The sequences in the alignment are internally aligned to the HXB2(Accession #K03455) reference sequence (provided by the program). This reference sequence is annotated with the correct reading frame for all genes, so the program knows where to start the translation. Gaps will be inserted in groups of 3, or shifted to form groups of 3, and are inserted only between codons, not in the middle of a codon. In some sequences, insertions are compensated within a short distance by a deletion, or vice versa. Because these frameshifts may not inactivate the protein, if a compensating mutation is within 5 amino acids of an initial frameshift, Gene Cutter will shift it so that the reading frame is left intact. Otherwise, the frame shift is marked in the output with the hash symbol (#), and the translation is continued in the correct reading frame beyond that codon. Stop codons are marked by a dollar sign ($).

How Gene Cutter translates and deals with IUPAC codes

Translations are in the standard 1-letter amino acid alphabet.
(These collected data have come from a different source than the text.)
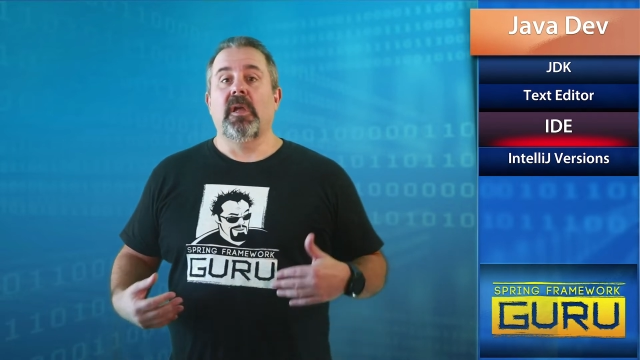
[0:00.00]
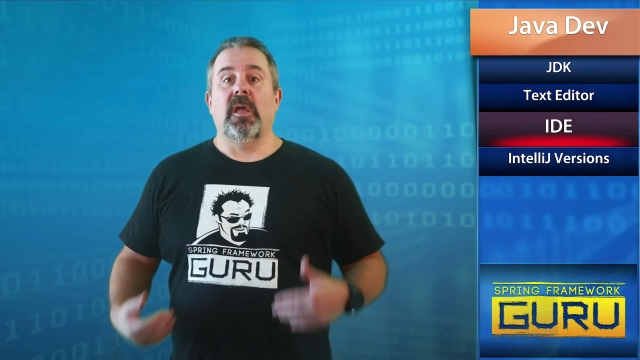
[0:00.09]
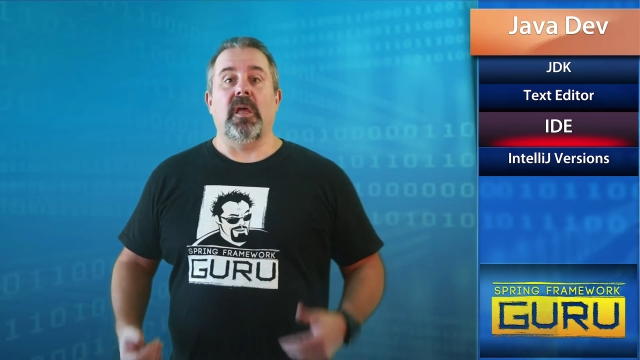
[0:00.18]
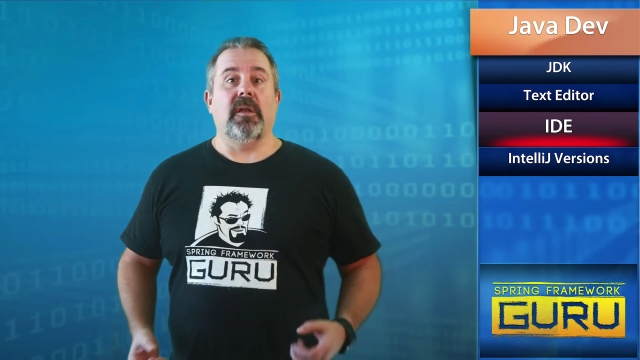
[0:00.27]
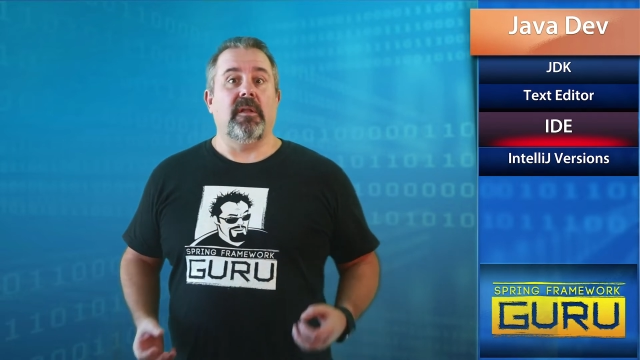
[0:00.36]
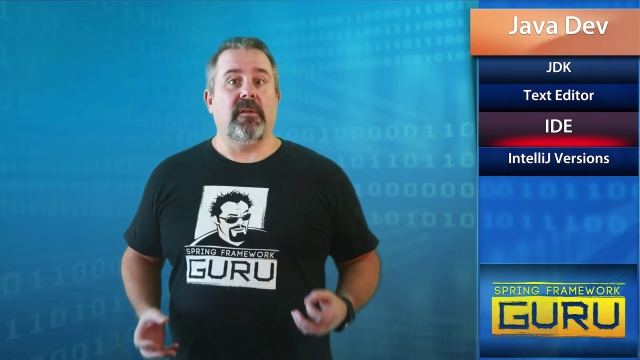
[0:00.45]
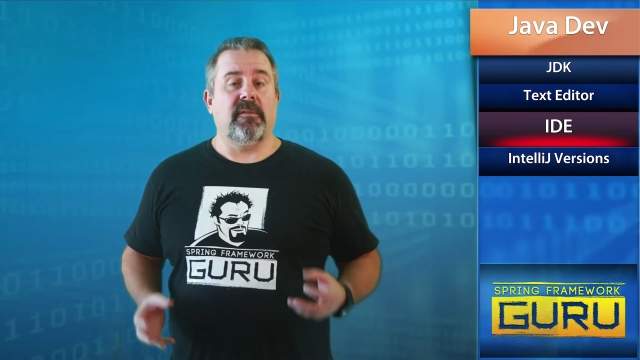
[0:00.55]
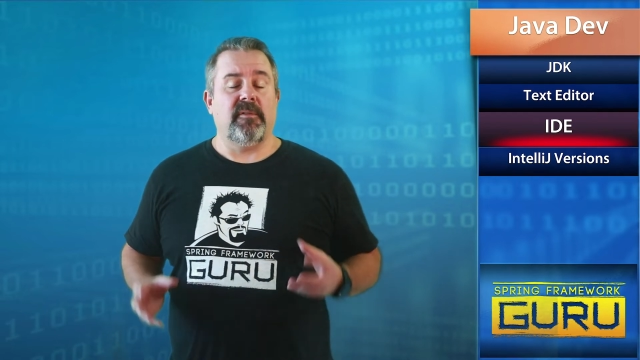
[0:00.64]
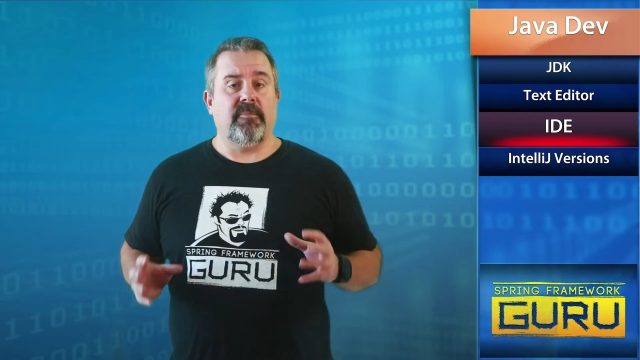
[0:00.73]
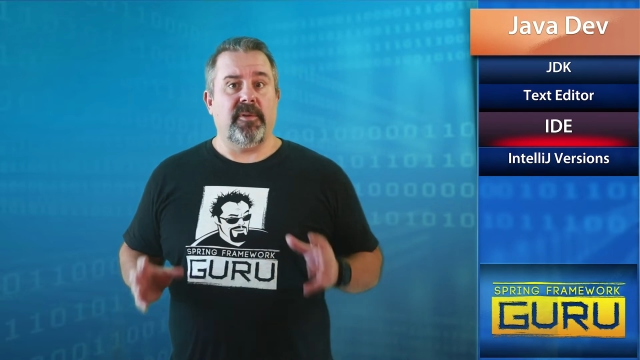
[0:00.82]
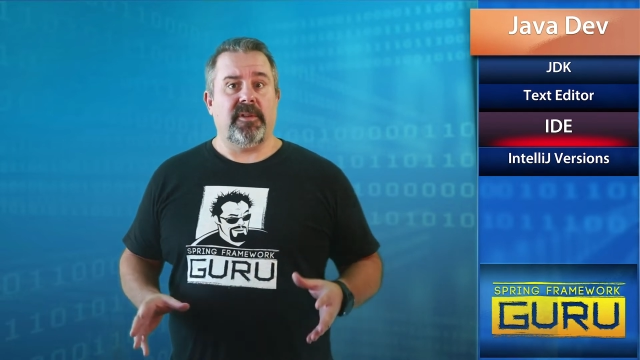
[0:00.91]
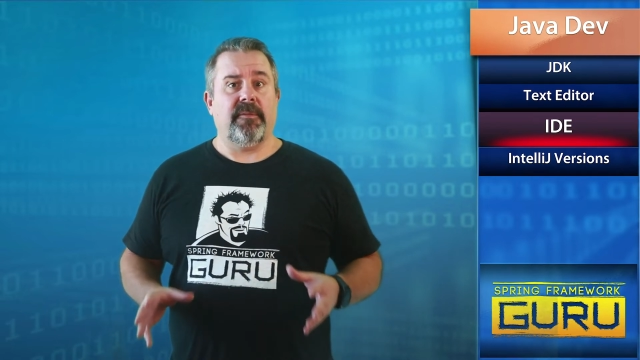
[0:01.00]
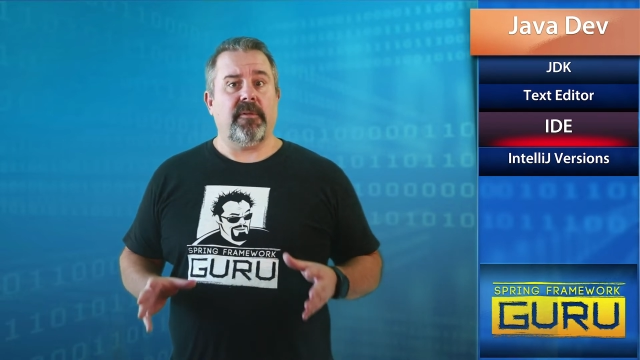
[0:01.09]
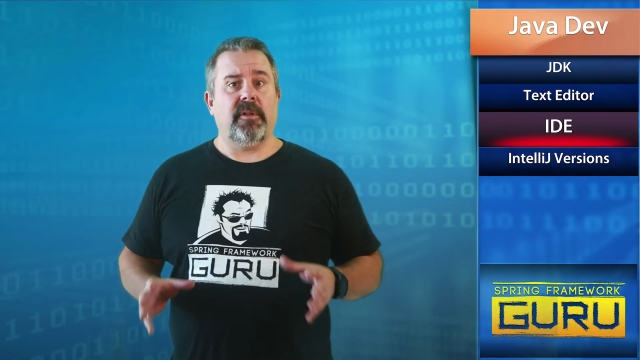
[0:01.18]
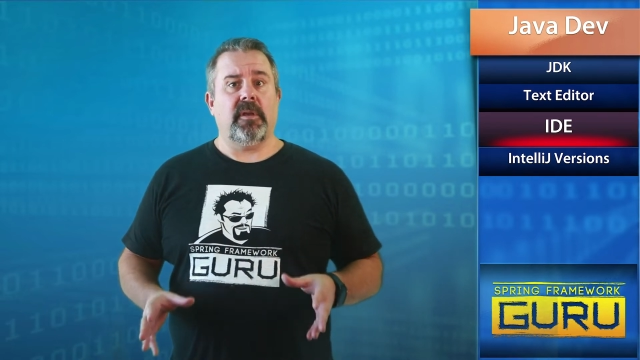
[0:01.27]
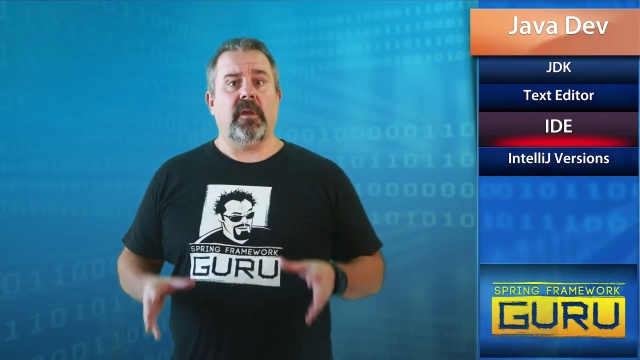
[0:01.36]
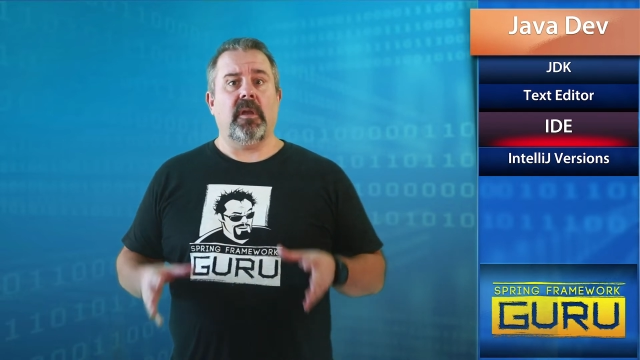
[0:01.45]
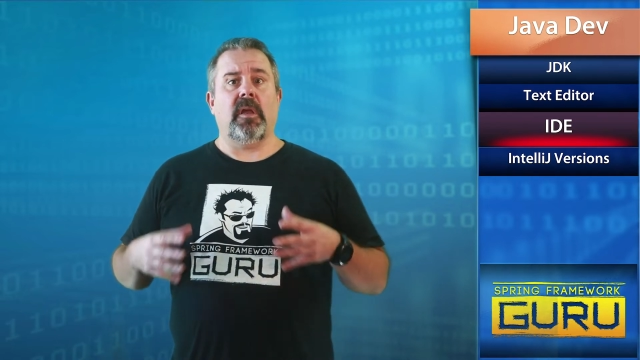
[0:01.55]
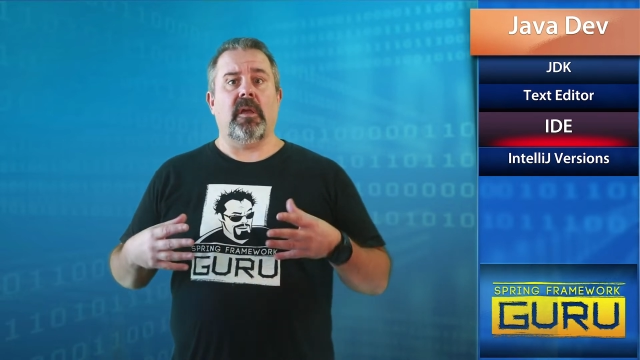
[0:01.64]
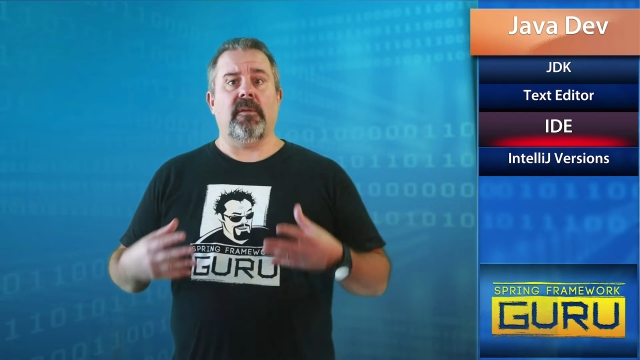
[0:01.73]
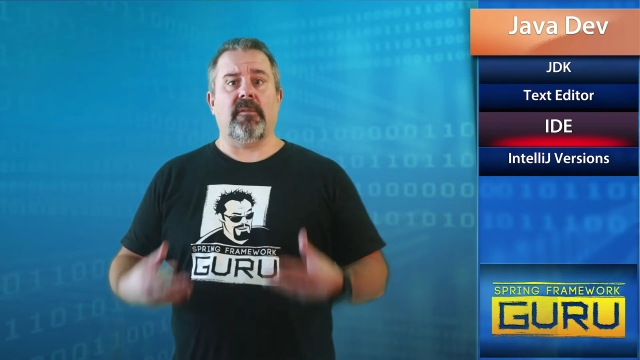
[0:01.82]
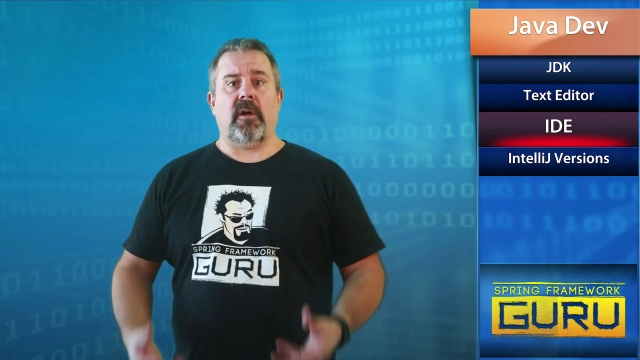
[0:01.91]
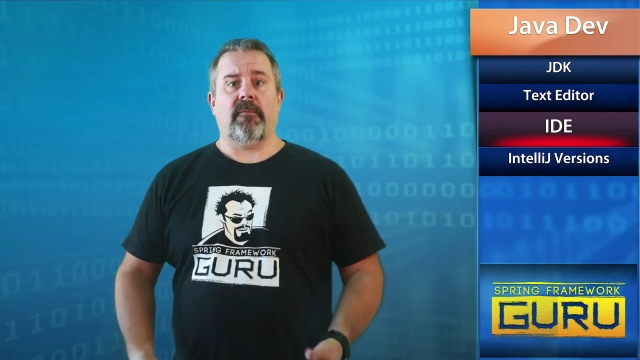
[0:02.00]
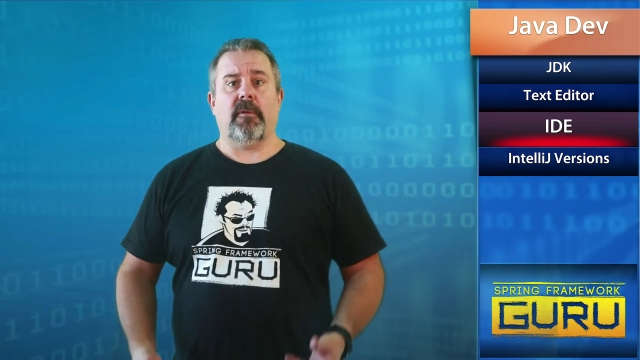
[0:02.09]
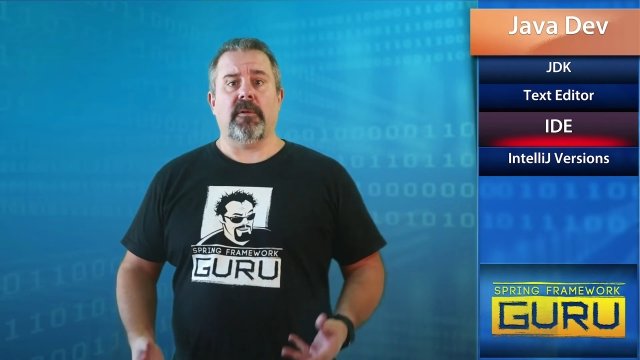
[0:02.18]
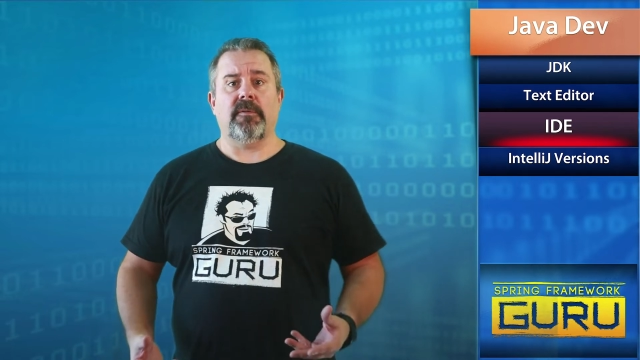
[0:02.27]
and it is specifically a software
Codons containing "-" are translated to either "-" or "#". Stop codons are represented by $. If you request translated output and your sequences contain IUPAC (ambiguity) codes, they can be translated in 3 different ways:

  1. all codons containing IUPAC/IUB multistate characters become "X"
  2. ambiguity characters in silent positions are translated to an amino acid, in a non-silent position they become "X"
  3. codons with multistate characters in silent positions are translated; for multistate characters in a non-silent position, up to 3 possible translations are given

Note: regardless of which translation option is selected, the presence of IUPAC characters will result in a translation that cannot be read by sequence editor and analysis programs!